So I don't know. We're going to sleep on it, think on it, and pray on it and see how the mood strikes us tomorrow. It's a new day.

In the meantime I have finished the final element of baby boy's room decor. I moved the rocker from Em's room to his and put a different chair in her room so we could still snuggle/read/sit together when needed. He needed a lamp for his room because I'm a big believer in low lighting during evening hours to help get kiddos in the mood for sleep. I have always noticed a difference in Em if we leave her overhead light on versus getting ready for bed to the low lamp light. I put the most minimal bulb in those suckers too! We'd been on the hunt for the perfect lamp when my Mom found and ordered us the cutest little lampshade from Etsy. I had a lamp base sitting around in the spare closet so I'd thrown them together, but it just wasn't doing it for me. The lamp base was a pewter metal color and it just wasn't right in his room. So I got crafty and painted it!!! Unfortunately I didn't get a great final picture of it, but it's still pretty darn cute!
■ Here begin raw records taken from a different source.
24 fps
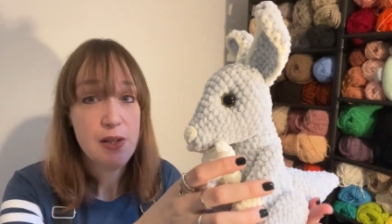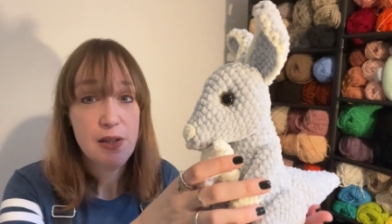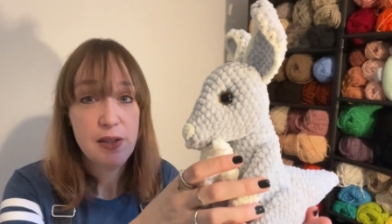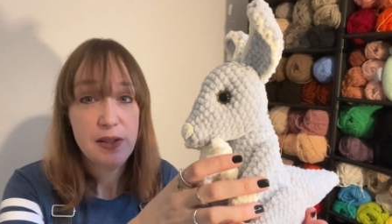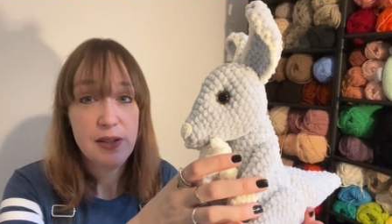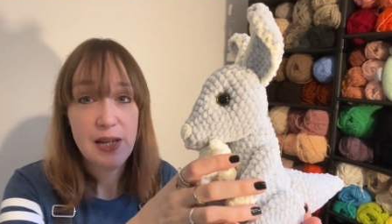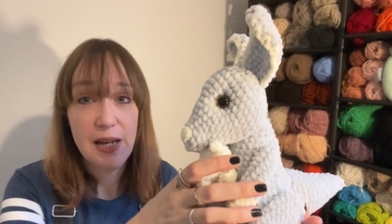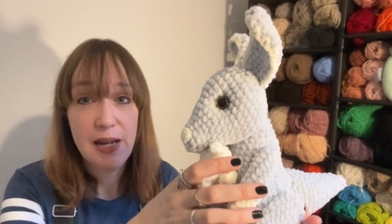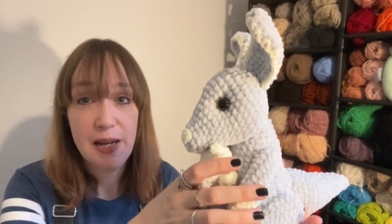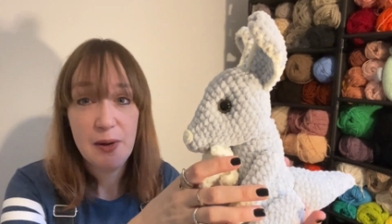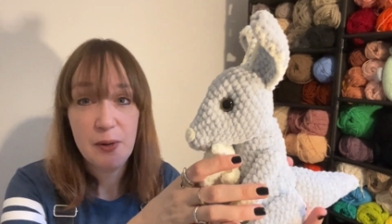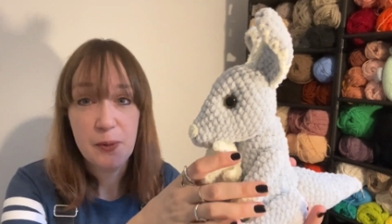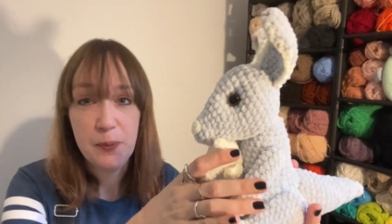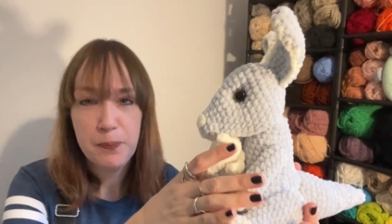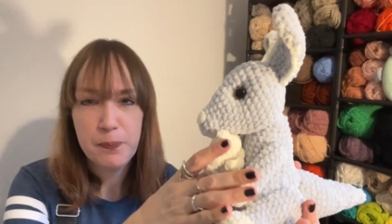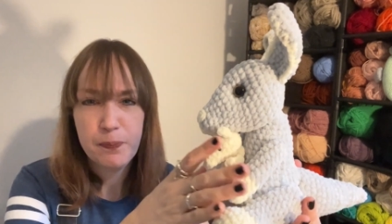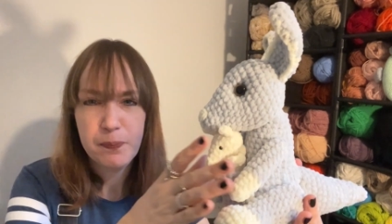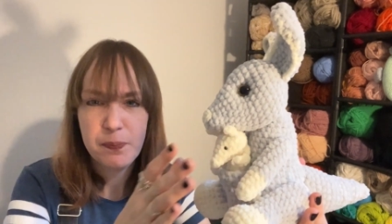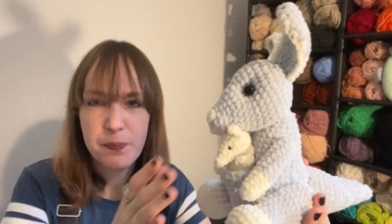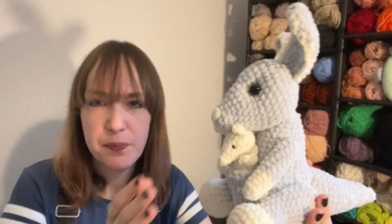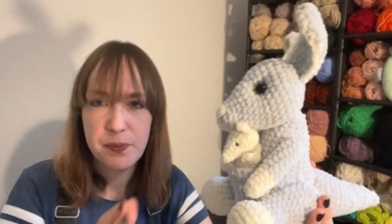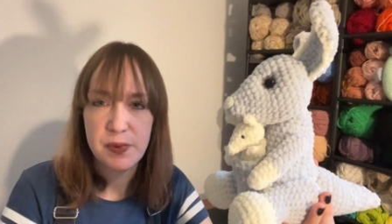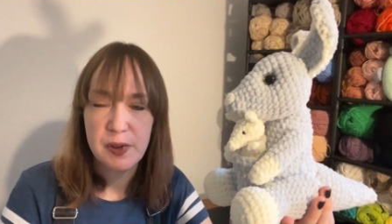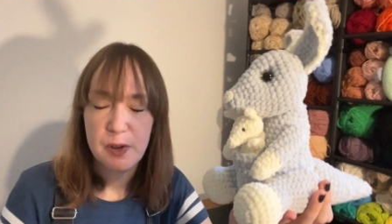Now,
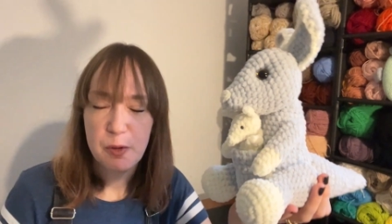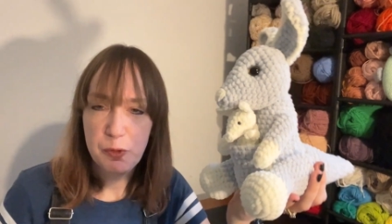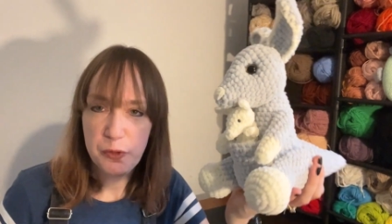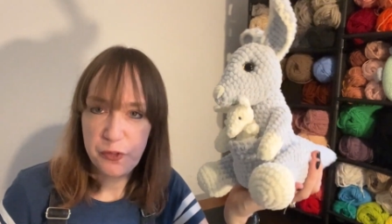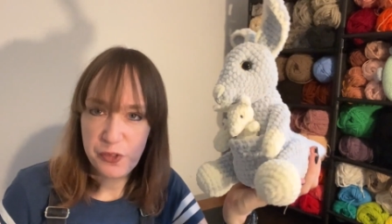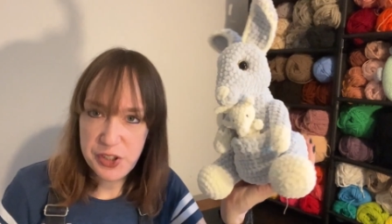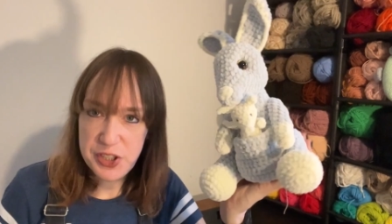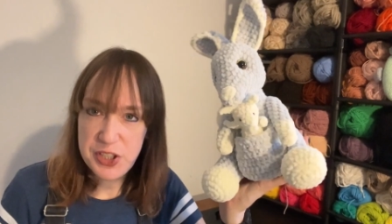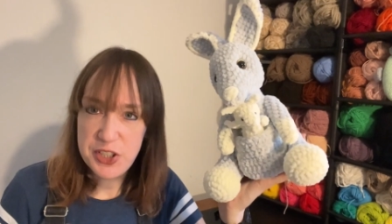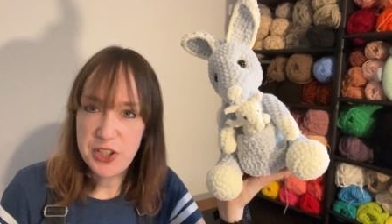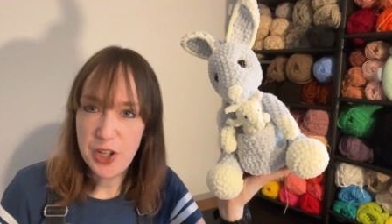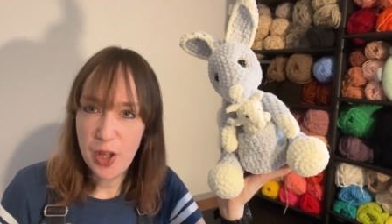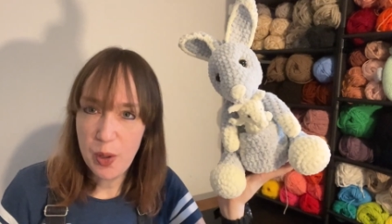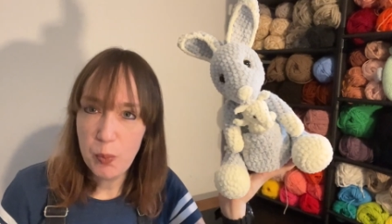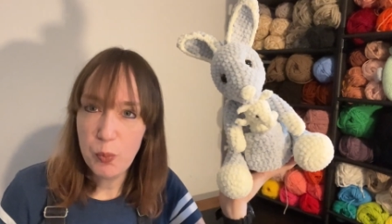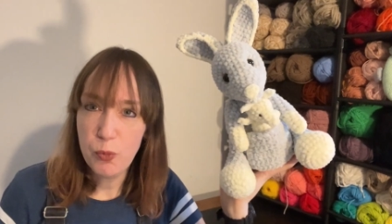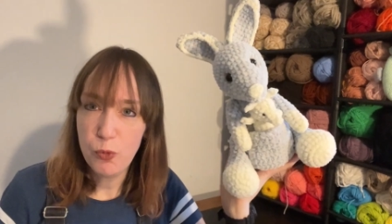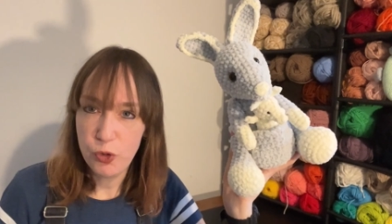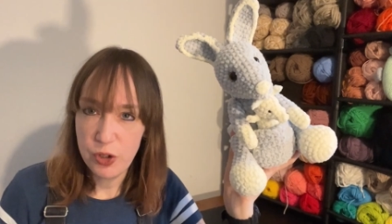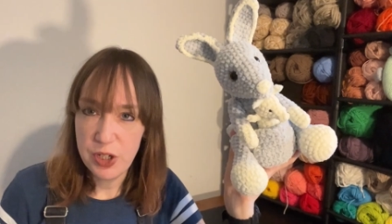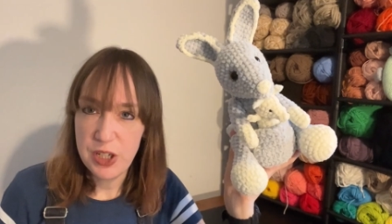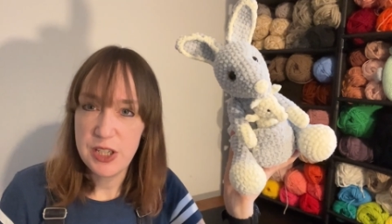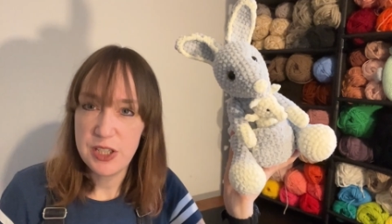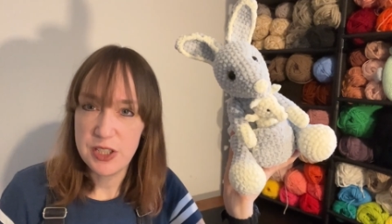for some
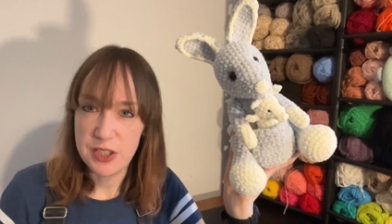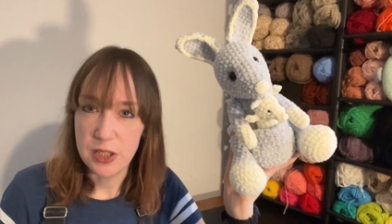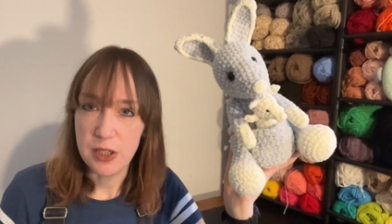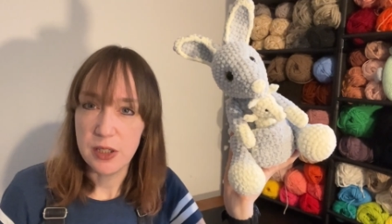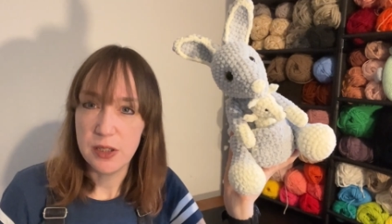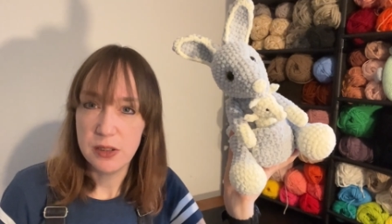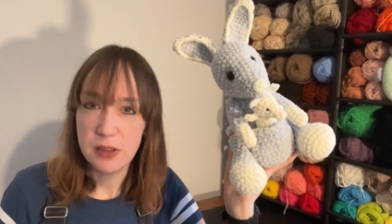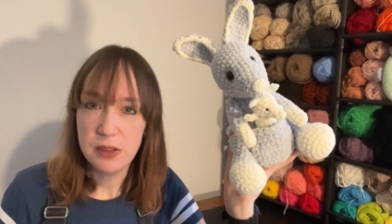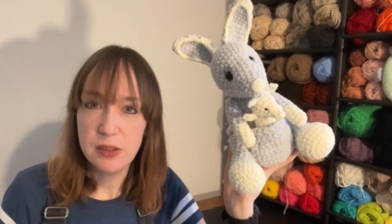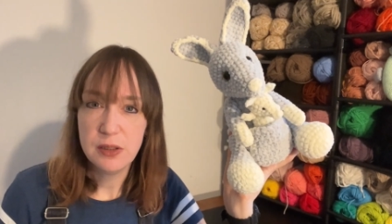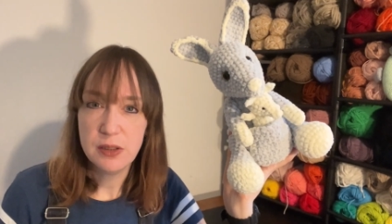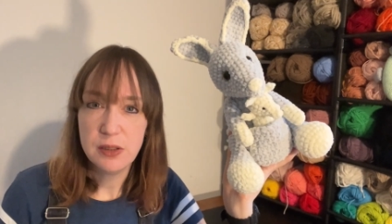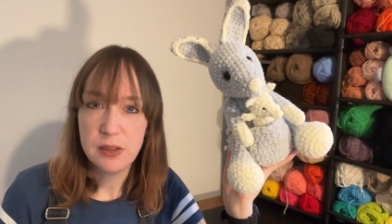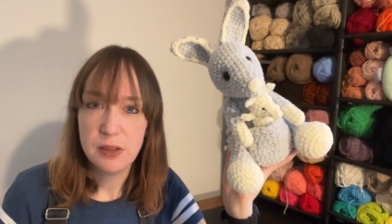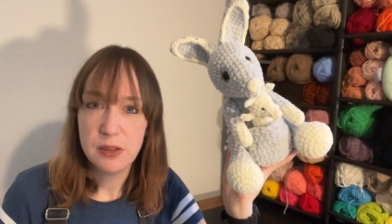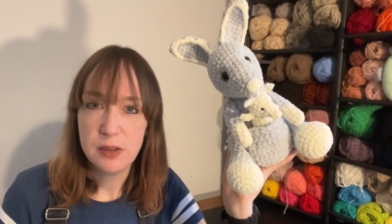reason,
Since I didn't make the lampshade I feel it deserves proper credit be given to the maker. You can find her etsy store HERE. For the base it was a pretty simple change. I first painted the entire base brown using acrylic paint and a foam brush and let it dry. Then I applied an acrylic crackling medium over the brown. The medium says to let dry completely before covering with top color. THIS DOES NOT WORK!!!! It NEVER cracks for me when I do that. I usually go ahead and apply the top color while its still pretty tacky and it works pretty well. So I applied the blue lightly over the crackle medium. I think it works better if you don't put it on too thick and if I feel like its too thick, I take the side of the foam brush to dab it up a bit. I think it gave it the rustic look I was going for. It turned out pretty dark navy as it dried but it works really well for his room.

Now I can say his room decor is officially done. Ok...well baring the new blinds, but I plan on ordering those this weekend!! Now its just time to start working on making sure we have all the "stuff" he needs!

Monday, February 4, 2013

The adventures in potty training...a not so perfect experience

I spent the entire day chronicling our day of potty training to share with you. My intent was to keep a record of the journey to share our successes and failures. But we've hit the end of day two and I just deleted the entire post. I refuse to drag anyone else through the misery of an entire day of misses. We did not have one.single.hit. ARG!!!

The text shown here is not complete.